How do I resolve "OutOfMemoryError" Hive Java heap space exceptions on Amazon EMR that occur when Hive outputs the query results?

8 minute read
0

I'm running an Apache Hive query on Amazon EMR. Hive throws an OutOfMemoryError exception while outputting the query results.

Short description

The OutOfMemoryError exception usually happens during INSERT OVERWRITE commands when there's not enough heap space on hive-server2, the Hive metastore, or the client side. To resolve this issue, increase the maximum memory allocation for the JVM or increase HADOOP_HEAPSIZE.

Resolution

Use one or more of the following solutions to resolve OutOfMemoryError exceptions.

Note: These solutions don't cover OutOfMemoryError exceptions that occur during Apache Tez container memory tuning.

Increase the maximum memory allocation for the JVM

When you launch a Hive shell, 1 GB of memory is allocated by default. The maximum memory allocation is defined by the -Xmx parameter. If your process attempts to use more than the maximum value, Hive kills the process and throws the OutOfMemoryError exception. To resolve this issue, increase the -Xmx value in the Hive shell script (in MB), and then run your Hive query again.

Identify OutOfMemoryError in logs

Check for the following error in your log location (For example: /mnt/var/log/hive/user/hadoop/hive.log):

# java.lang.OutOfMemoryError: Java heap space
# -XX:OnOutOfMemoryError="kill -9 %p"
#   Executing /bin/sh -c "kill -9 12345"...
Killed

If you see this error message, the JVM heap space is running out of memory. Increase HADOOP_HEAPSIZE for the Hive CLI service in /etc/hive/conf/hive-env.sh, as appears in the following example. You can also increase the HADOOP_HEAPSIZE using the Amazon EMR reconfiguration API for hive-env classification. The default value is 1000. Increase it as appropriate for your use case. Then, run the Hive query again.
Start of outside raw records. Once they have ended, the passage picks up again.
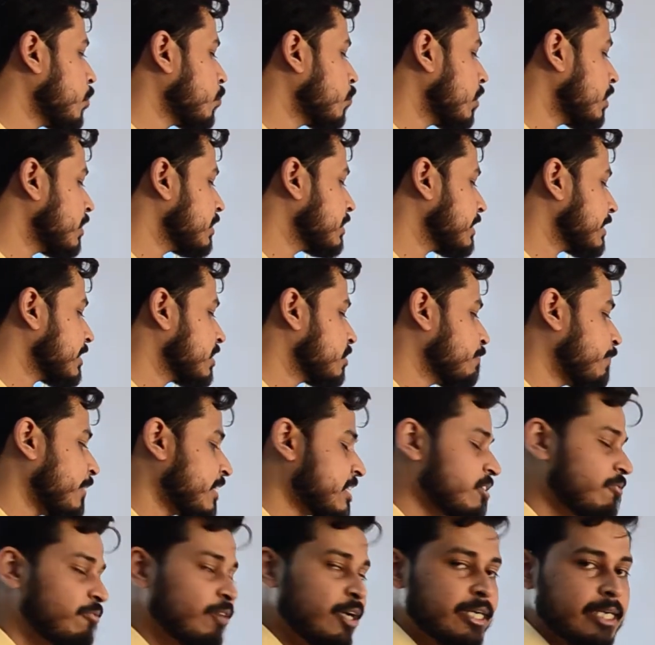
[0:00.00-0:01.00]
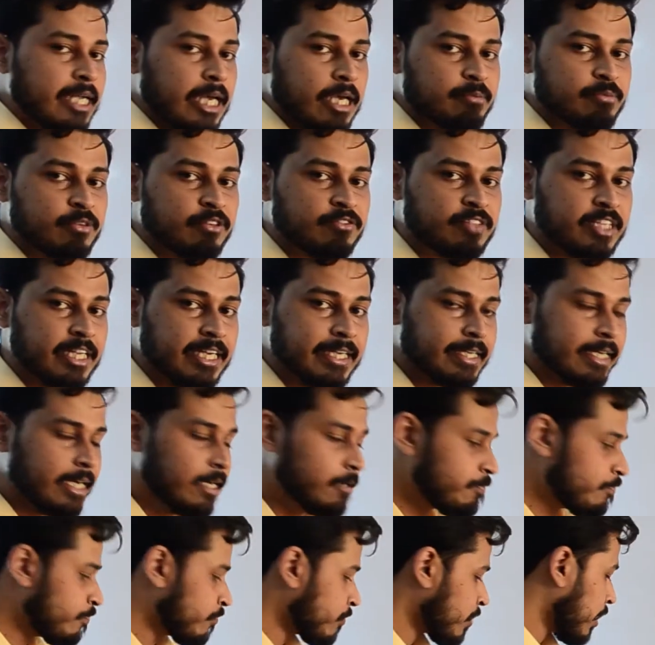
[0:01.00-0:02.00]
towards a specific type of
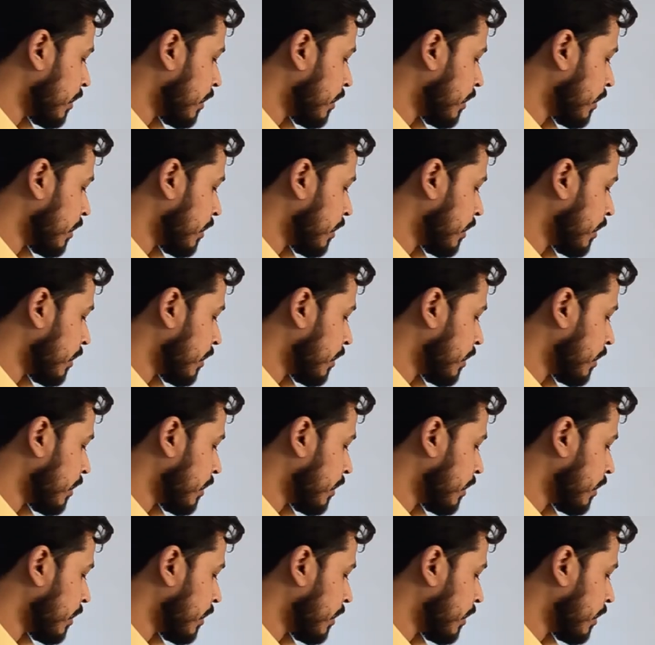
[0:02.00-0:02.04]
data.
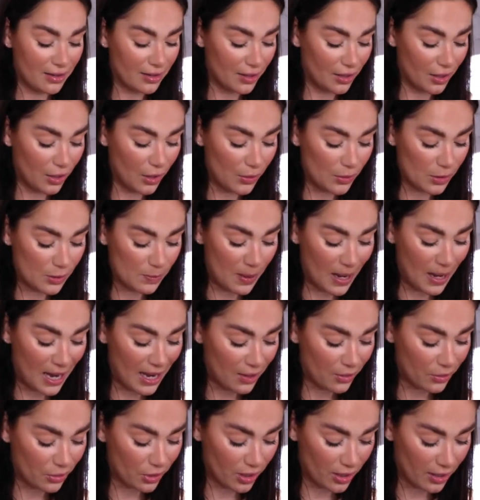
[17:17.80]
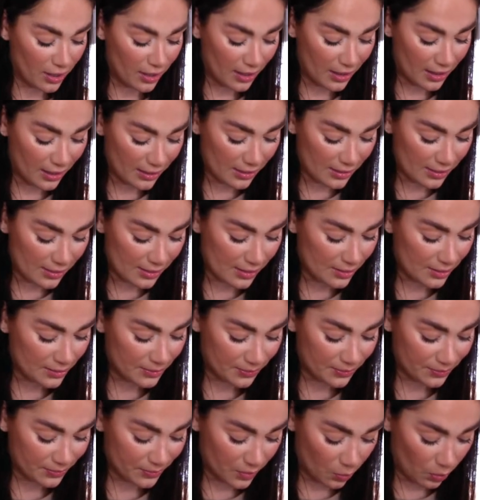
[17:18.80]
loose powder is
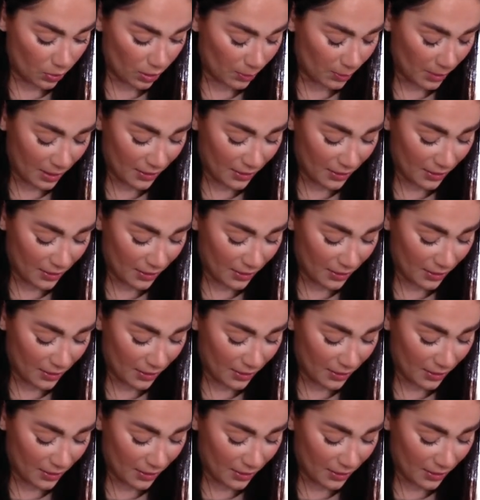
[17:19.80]
one of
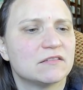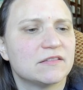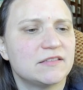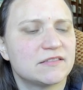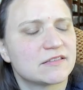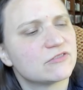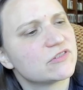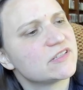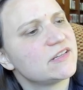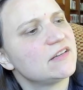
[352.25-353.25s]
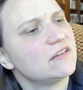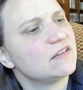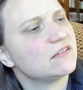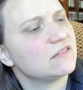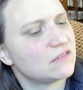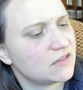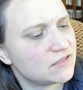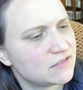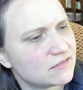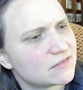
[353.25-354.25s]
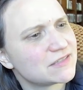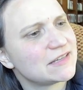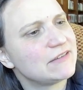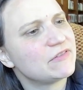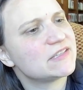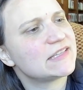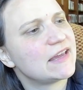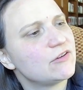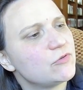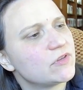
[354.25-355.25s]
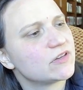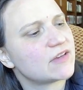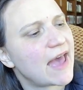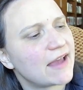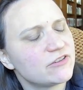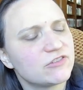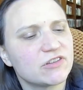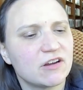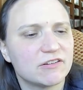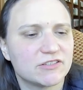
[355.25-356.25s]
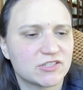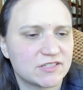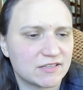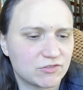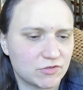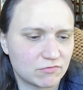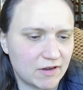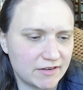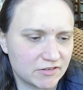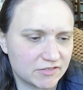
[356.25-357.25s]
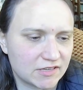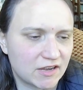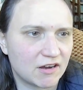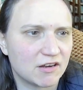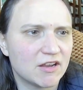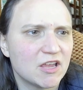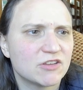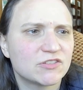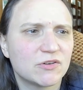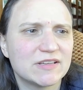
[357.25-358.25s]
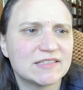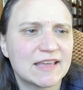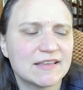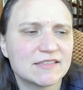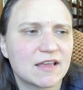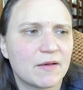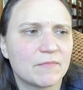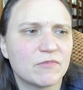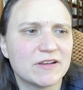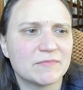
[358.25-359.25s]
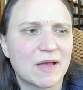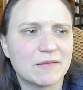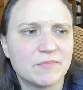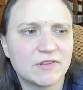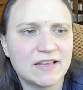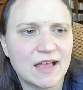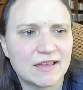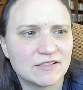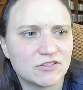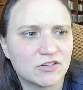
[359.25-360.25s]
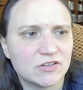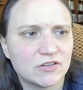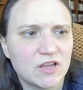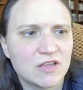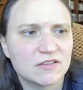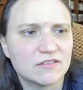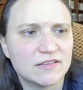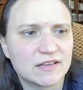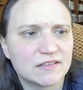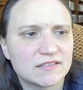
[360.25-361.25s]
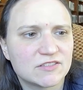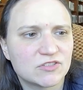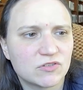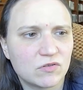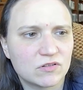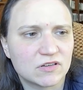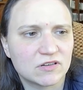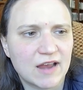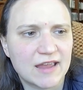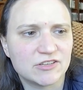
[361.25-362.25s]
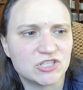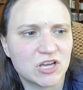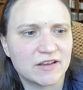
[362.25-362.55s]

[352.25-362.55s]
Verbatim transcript: this is interesting. It's does it even say who the actors are? it just says who the writers are. So it says uh, written by Billy Eichner, Nicholas Stoller, and Judd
export HADOOP_HEAPSIZE=2048

Important: This setting applies to hive-server2, the Hive metastore, and the Hive CLI after these services are restarted. Optionally, you can set separate values for each of these services.

Updating memory allocation when creating a cluster

Amazon EMR provides the configuration API operation to update the default configuration when you update the cluster using the configuration object. Update the HADOOP_HEAPSIZE value based on your use case:

{
  "Classification": "hive-env",
  "Properties": {},
  "Configurations": [
    {
      "Classification": "export",
      "Properties": {
        "HADOOP_HEAPSIZE": "2048"
      },
      "Configurations": []
    }
  ]
}

Updating memory allocation on a running cluster

You can increase the value of HADOOP_HEAPSIZE on a running cluster by either connecting to the master mode using SSH or Amazon EMR reconfiguration API. The Amazon EMR reconfiguration API is available only for Amazon EMR releases 5.21 and later. If the memory updates are made by SSH into the cluster, you must restart the hive services for the changes to take effect.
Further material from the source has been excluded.